[MATERIAL TO PROCESS]:
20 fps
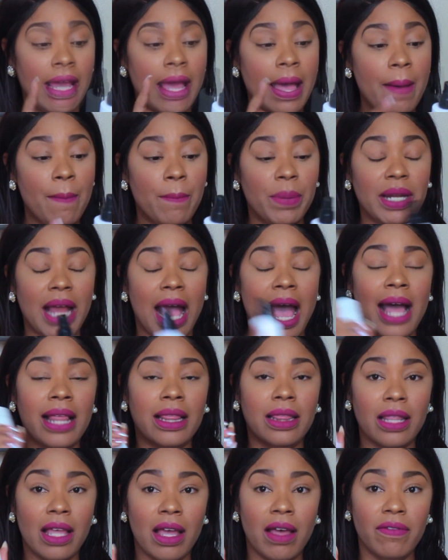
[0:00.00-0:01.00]
it, but
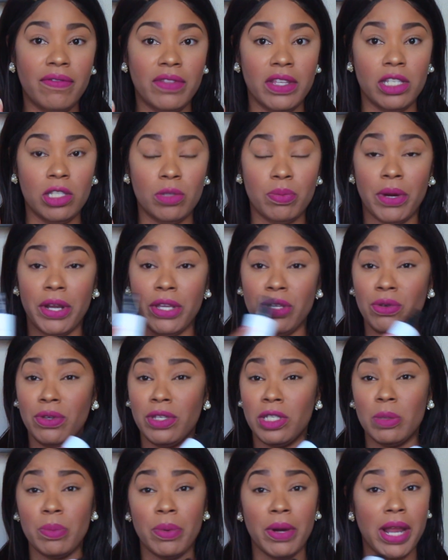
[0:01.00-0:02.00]
I love this spray. You
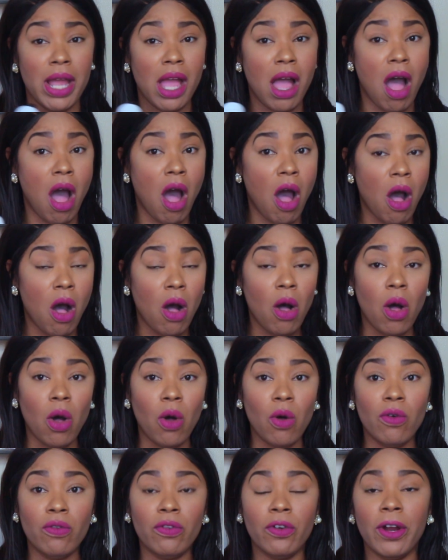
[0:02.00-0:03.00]
can spray it all
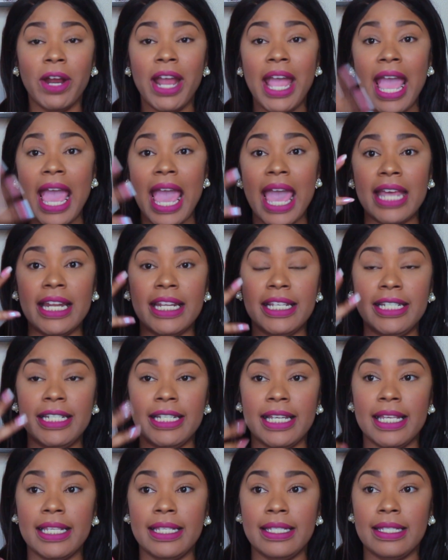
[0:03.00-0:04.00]
over, and it
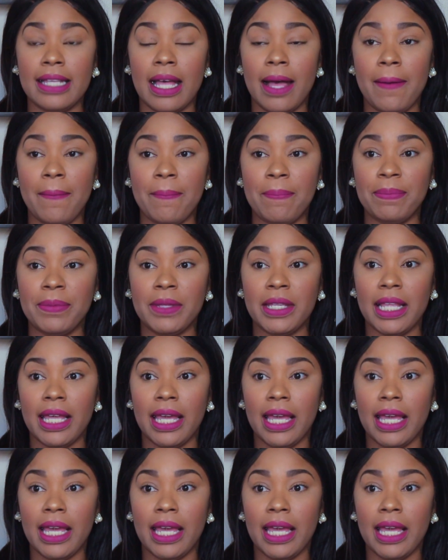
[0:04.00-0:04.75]
just and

[TASK DIRECTIONS]: The records above must be repeated in full and exactly, but without any of the pictures.

[WRITTEN SOLUTION]:
20 fps
[0:00.00-0:01.00]
it, but
[0:01.00-0:02.00]
I love this spray. You
[0:02.00-0:03.00]
can spray it all
[0:03.00-0:04.00]
over, and it
[0:04.00-0:04.75]
just and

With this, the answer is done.